-- Opening Marker --
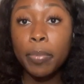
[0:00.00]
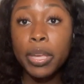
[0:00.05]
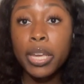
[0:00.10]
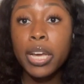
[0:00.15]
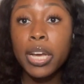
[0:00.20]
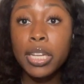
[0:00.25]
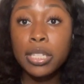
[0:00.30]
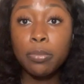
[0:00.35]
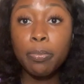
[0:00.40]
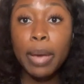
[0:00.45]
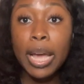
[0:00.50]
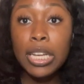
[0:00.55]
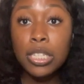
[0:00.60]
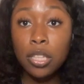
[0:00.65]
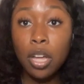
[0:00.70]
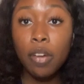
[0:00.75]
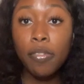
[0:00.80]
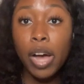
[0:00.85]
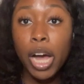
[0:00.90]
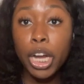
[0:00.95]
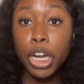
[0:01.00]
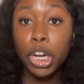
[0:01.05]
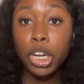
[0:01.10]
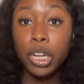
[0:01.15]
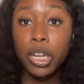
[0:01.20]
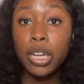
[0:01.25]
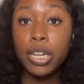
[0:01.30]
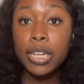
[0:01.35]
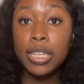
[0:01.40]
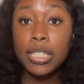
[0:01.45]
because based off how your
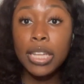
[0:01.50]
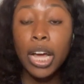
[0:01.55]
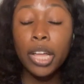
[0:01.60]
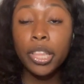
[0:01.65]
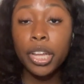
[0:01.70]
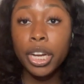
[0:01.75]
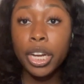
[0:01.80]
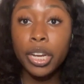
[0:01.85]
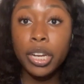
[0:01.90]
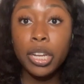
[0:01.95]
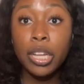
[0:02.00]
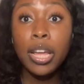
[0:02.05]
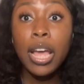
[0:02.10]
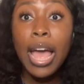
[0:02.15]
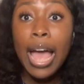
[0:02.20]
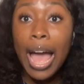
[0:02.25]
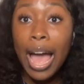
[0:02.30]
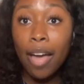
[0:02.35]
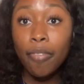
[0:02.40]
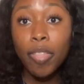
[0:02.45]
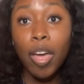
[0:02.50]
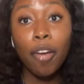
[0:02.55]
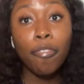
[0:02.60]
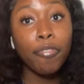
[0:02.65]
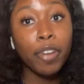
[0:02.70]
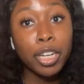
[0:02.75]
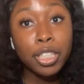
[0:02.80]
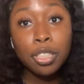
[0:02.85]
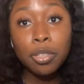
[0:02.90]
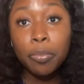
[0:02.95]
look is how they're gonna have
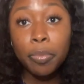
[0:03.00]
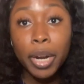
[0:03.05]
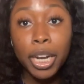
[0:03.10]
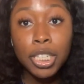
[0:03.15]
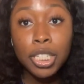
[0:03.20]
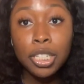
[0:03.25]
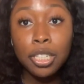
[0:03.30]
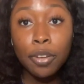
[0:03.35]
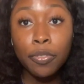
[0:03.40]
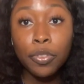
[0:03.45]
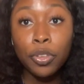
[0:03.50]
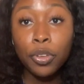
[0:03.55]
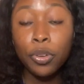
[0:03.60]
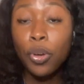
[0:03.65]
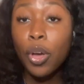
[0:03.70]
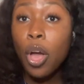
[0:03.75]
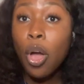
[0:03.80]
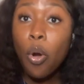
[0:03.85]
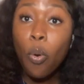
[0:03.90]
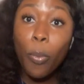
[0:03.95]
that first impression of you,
-- Closing Marker --
_ASSIGNMENT_: Restate the material above word for word, dropping the pictures.

_EXERCISE SOLUTION_:
[0:00.00]
[0:00.05]
[0:00.10]
[0:00.15]
[0:00.20]
[0:00.25]
[0:00.30]
[0:00.35]
[0:00.40]
[0:00.45]
[0:00.50]
[0:00.55]
[0:00.60]
[0:00.65]
[0:00.70]
[0:00.75]
[0:00.80]
[0:00.85]
[0:00.90]
[0:00.95]
[0:01.00]
[0:01.05]
[0:01.10]
[0:01.15]
[0:01.20]
[0:01.25]
[0:01.30]
[0:01.35]
[0:01.40]
[0:01.45]
because based off how your
[0:01.50]
[0:01.55]
[0:01.60]
[0:01.65]
[0:01.70]
[0:01.75]
[0:01.80]
[0:01.85]
[0:01.90]
[0:01.95]
[0:02.00]
[0:02.05]
[0:02.10]
[0:02.15]
[0:02.20]
[0:02.25]
[0:02.30]
[0:02.35]
[0:02.40]
[0:02.45]
[0:02.50]
[0:02.55]
[0:02.60]
[0:02.65]
[0:02.70]
[0:02.75]
[0:02.80]
[0:02.85]
[0:02.90]
[0:02.95]
look is how they're gonna have
[0:03.00]
[0:03.05]
[0:03.10]
[0:03.15]
[0:03.20]
[0:03.25]
[0:03.30]
[0:03.35]
[0:03.40]
[0:03.45]
[0:03.50]
[0:03.55]
[0:03.60]
[0:03.65]
[0:03.70]
[0:03.75]
[0:03.80]
[0:03.85]
[0:03.90]
[0:03.95]
that first impression of you,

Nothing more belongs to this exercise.